-- Supplied entries follows --

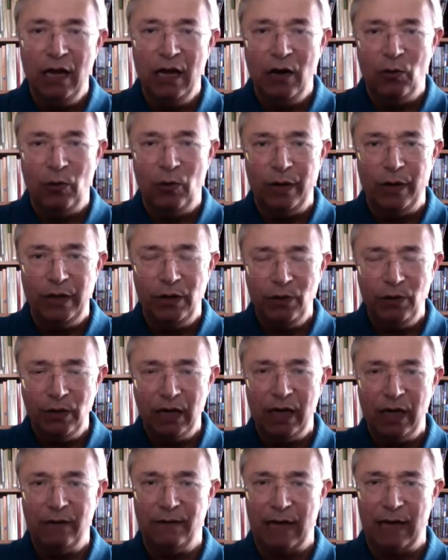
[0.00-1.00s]
When you
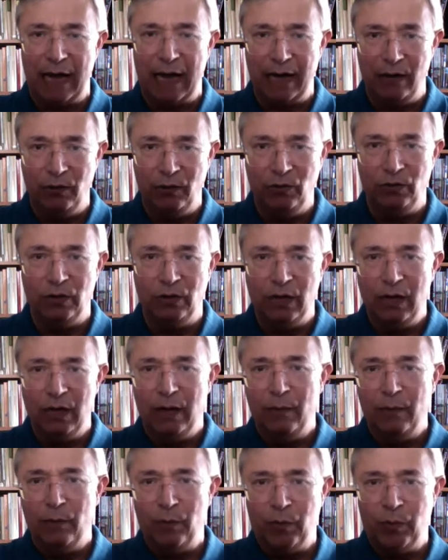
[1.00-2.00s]
have a good
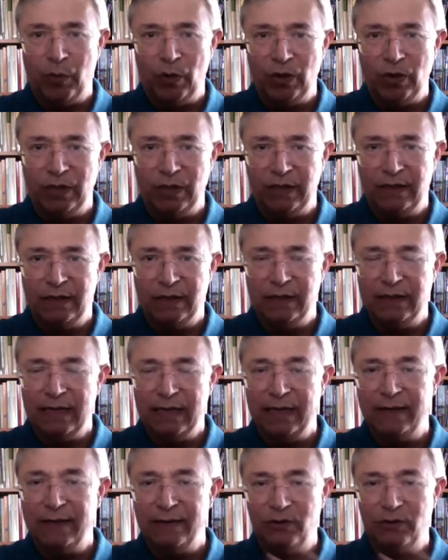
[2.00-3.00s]
policy,
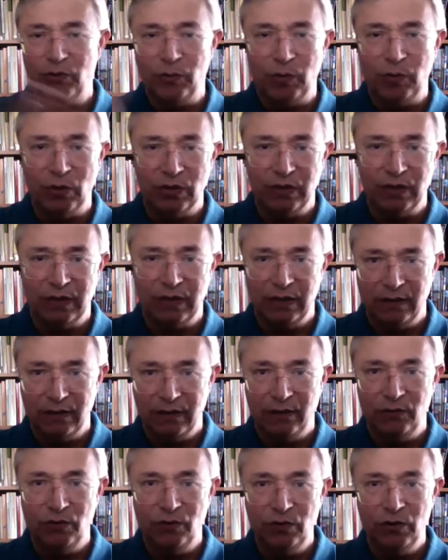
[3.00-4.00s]
science to policy
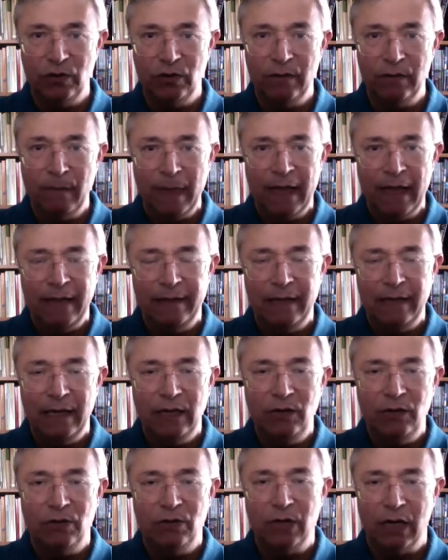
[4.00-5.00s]
institution,
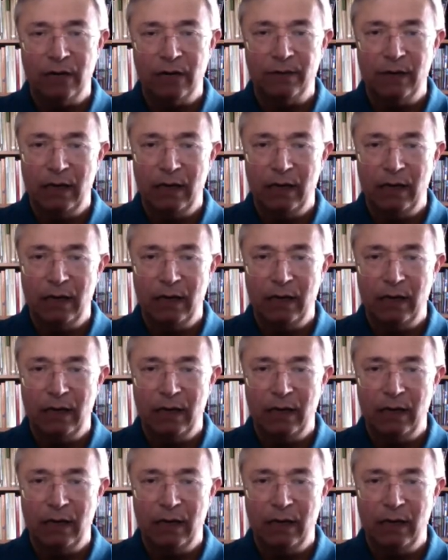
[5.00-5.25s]
then you have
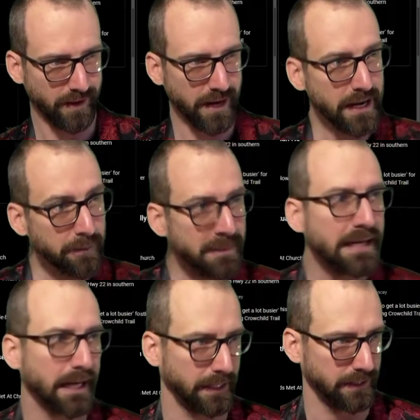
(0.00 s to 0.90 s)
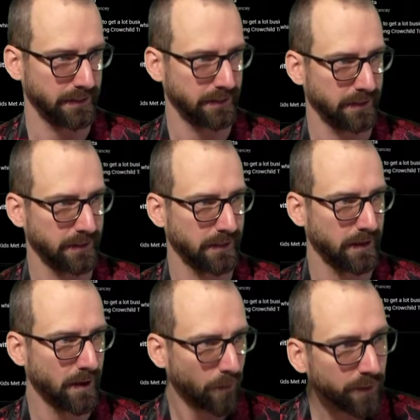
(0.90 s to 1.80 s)
in a meeting
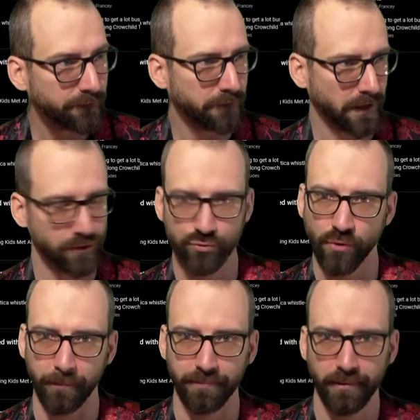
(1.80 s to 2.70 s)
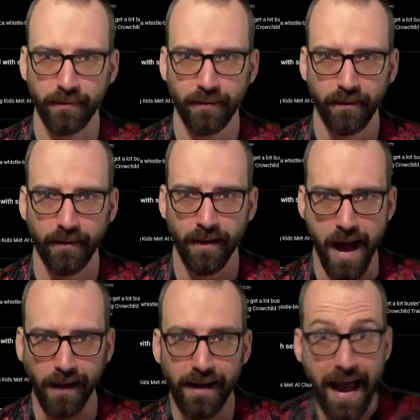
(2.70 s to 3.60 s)
with fucking Trump, huh?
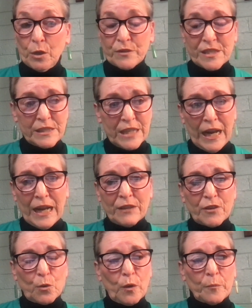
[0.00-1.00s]
today
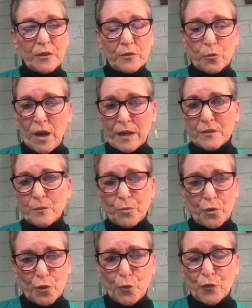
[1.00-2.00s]
there are women direct
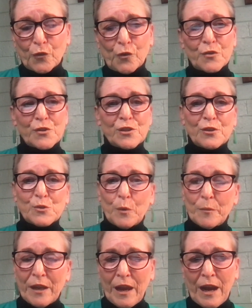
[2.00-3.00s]
producers, there's
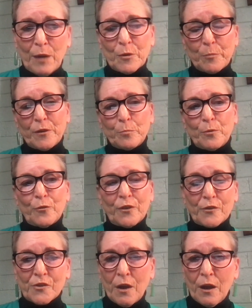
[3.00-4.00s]
women camera people,
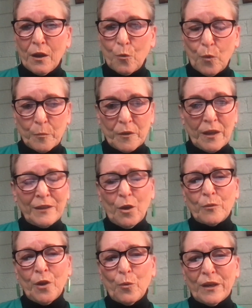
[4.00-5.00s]
there's women and
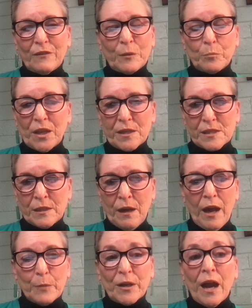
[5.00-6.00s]
no one even blinks an
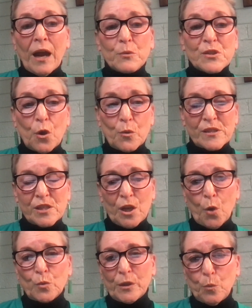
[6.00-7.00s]
eye, but I was always the
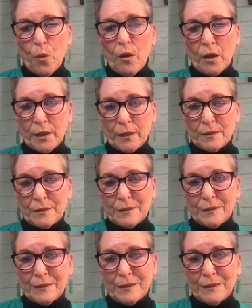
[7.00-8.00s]
only one.
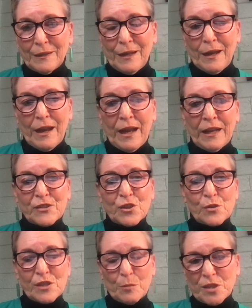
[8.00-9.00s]
And so
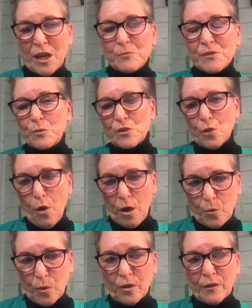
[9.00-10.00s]
sometimes it was
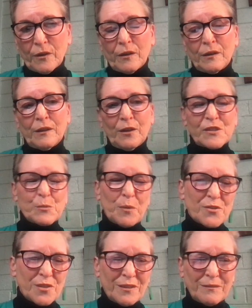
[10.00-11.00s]
awkward,
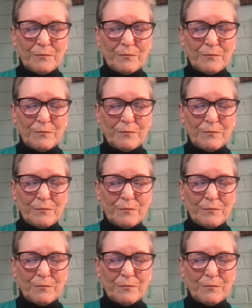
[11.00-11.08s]
especially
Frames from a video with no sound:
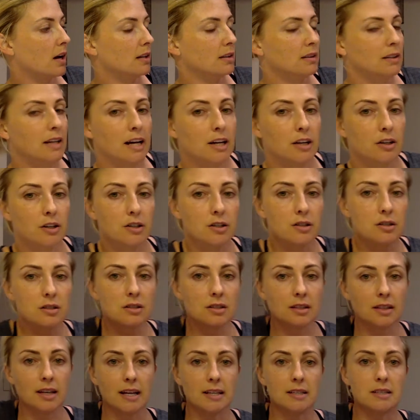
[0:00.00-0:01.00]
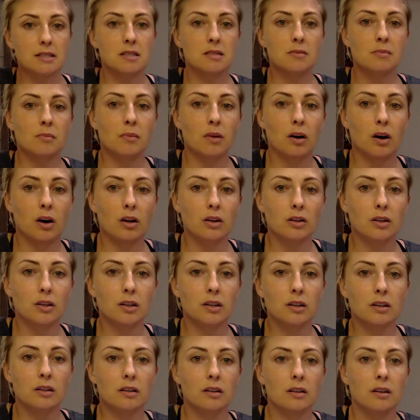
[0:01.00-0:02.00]
letters get
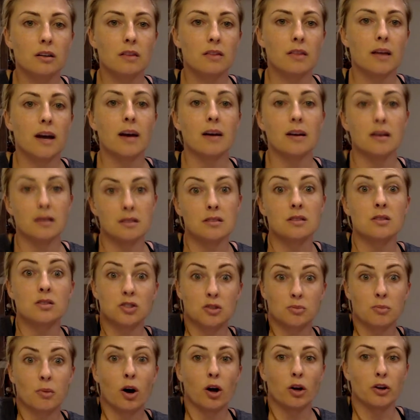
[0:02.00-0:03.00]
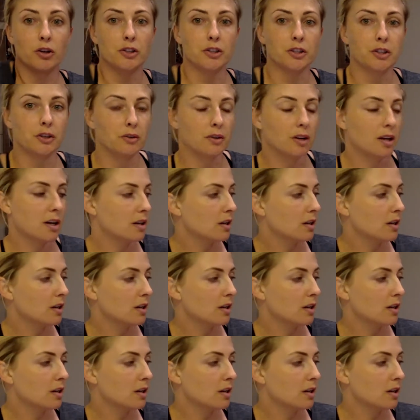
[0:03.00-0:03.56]
smaller, that is the smaller unit.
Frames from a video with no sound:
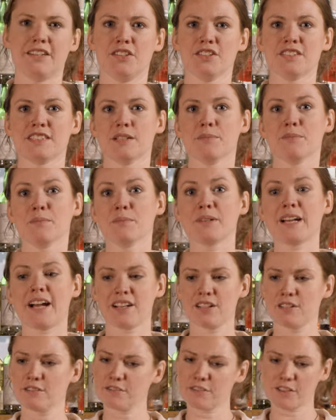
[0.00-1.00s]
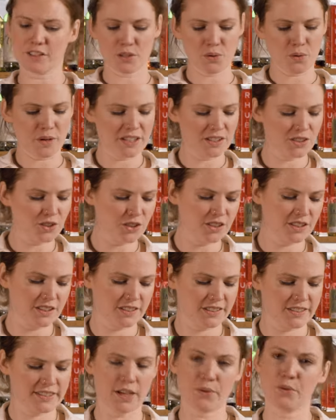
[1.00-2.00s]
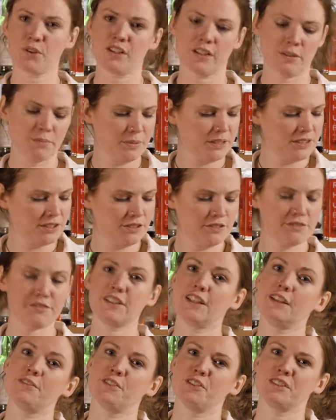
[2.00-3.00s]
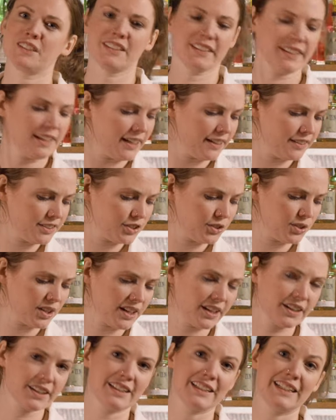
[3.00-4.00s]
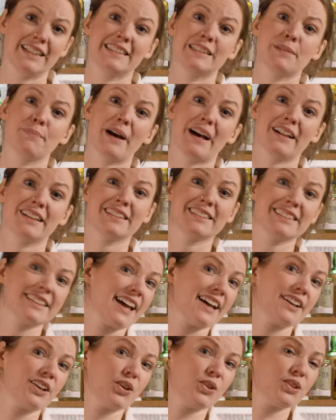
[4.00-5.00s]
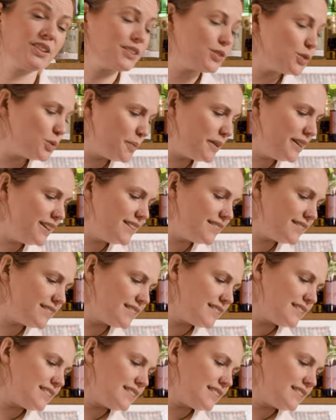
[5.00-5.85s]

there's some kind of quite a lot of sour and bitter flavors in there so you are going to need to balance that out a little bit.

-- Supplied entries concluded --

- Directions:
Your answer should be a precise transcript of the entries, minus the pictures.

- Expected output:
[0.00-1.00s]
When you
[1.00-2.00s]
have a good
[2.00-3.00s]
policy,
[3.00-4.00s]
science to policy
[4.00-5.00s]
institution,
[5.00-5.25s]
then you have
(0.00 s to 0.90 s)
(0.90 s to 1.80 s)
in a meeting
(1.80 s to 2.70 s)
(2.70 s to 3.60 s)
with fucking Trump, huh?
[0.00-1.00s]
today
[1.00-2.00s]
there are women direct
[2.00-3.00s]
producers, there's
[3.00-4.00s]
women camera people,
[4.00-5.00s]
there's women and
[5.00-6.00s]
no one even blinks an
[6.00-7.00s]
eye, but I was always the
[7.00-8.00s]
only one.
[8.00-9.00s]
And so
[9.00-10.00s]
sometimes it was
[10.00-11.00s]
awkward,
[11.00-11.08s]
especially
Frames from a video with no sound:
[0:00.00-0:01.00]
[0:01.00-0:02.00]
letters get
[0:02.00-0:03.00]
[0:03.00-0:03.56]
smaller, that is the smaller unit.
Frames from a video with no sound:
[0.00-1.00s]
[1.00-2.00s]
[2.00-3.00s]
[3.00-4.00s]
[4.00-5.00s]
[5.00-5.85s]

there's some kind of quite a lot of sour and bitter flavors in there so you are going to need to balance that out a little bit.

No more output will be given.